B Lab – the certifying body – has driven changes to legislation in 30 US states to allow companies to formally establish themselves as B Corps. B Lab also continues to certify what it calls social enterprises – but which people in the UK would see as private sector firms – in the US and internationally, regardless of their legal structure.

The Big Issue goes B Corp. from www.shutterstock.com

Now the B Corp is starting to make an appearance in the UK, too. Since B Lab UK launched in September 2015, they have certified 90 companies across 13 industry sectors, embracing the stalwarts of the social enterprise sector such as the Big Issue and Charity Bank. These appear alongside interesting brands including Lily’s Kitchen, a manufacturer of “proper food for pets” which is firmly in the for-private-profit camp.
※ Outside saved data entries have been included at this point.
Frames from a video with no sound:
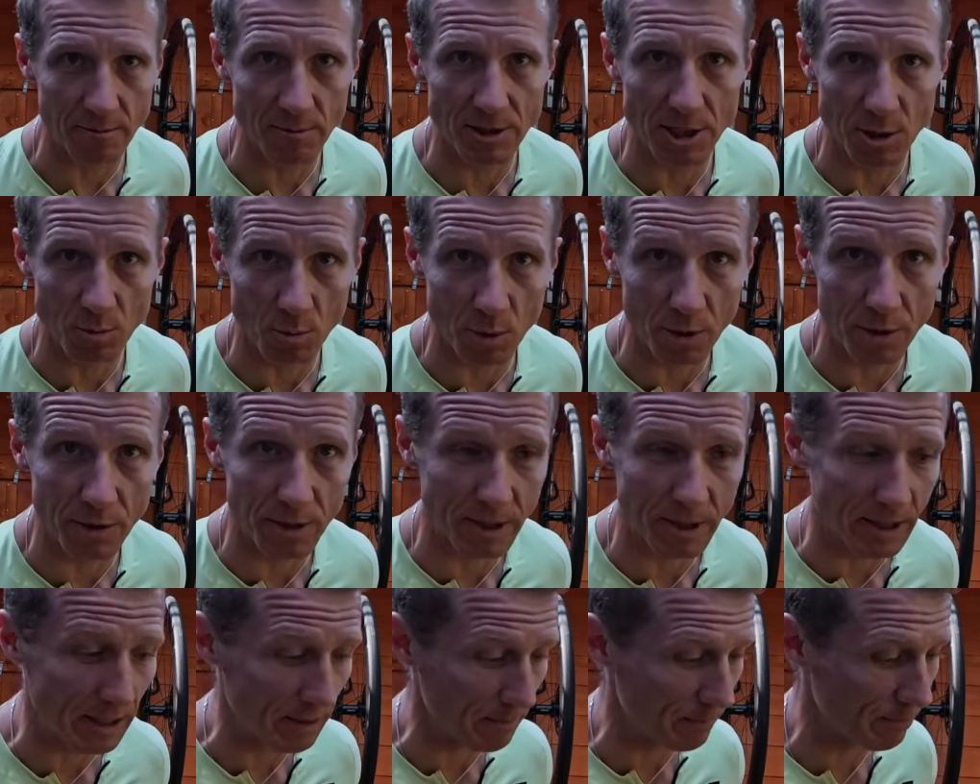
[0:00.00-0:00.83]
which is what
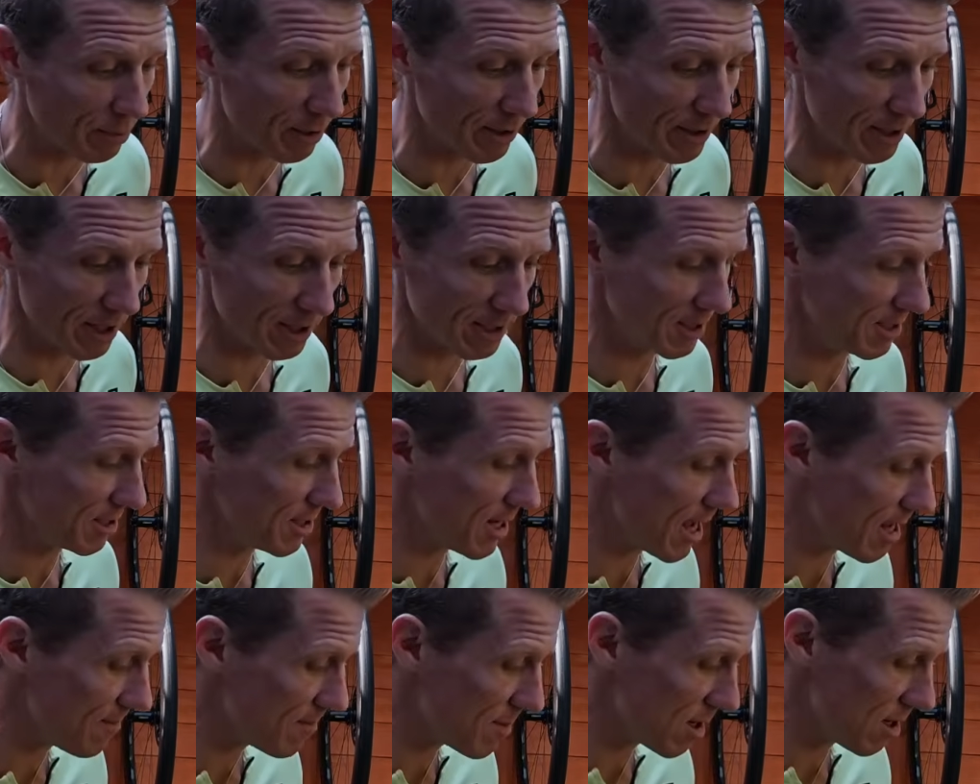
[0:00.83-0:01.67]
the product is
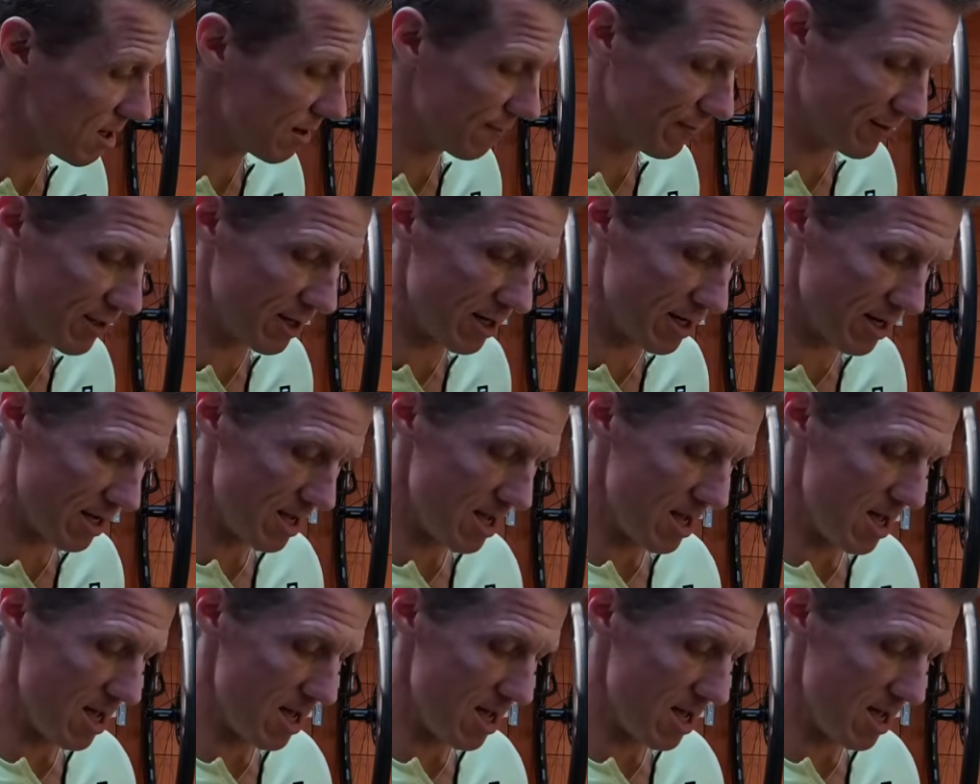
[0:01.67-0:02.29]
named after.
Social Enterprise UK is cautiously supportive of B Corps, while pointing out that they are not all social enterprises by the UK definition. Furthermore, the global count of certified B Corps (around 1,600) is dwarfed not only by the 70,000 social enterprises in the UK, and the 160,000 registered charities in England and Wales alone. They’re even less common than Community Interest Companies, a legal form for the sector which was only launched in 2005.

As the Economist pointed out as far back as 2002, there’s a certain appeal to a concept which combines “the comforting European savour of ‘social’, plus the sharp American tang of ‘enterprise’”. The best way to combine these elements is still disputed, but as charities come under ever greater pressure to do more with less, social entrepreneurship has the potential to breathe new life into the third sector.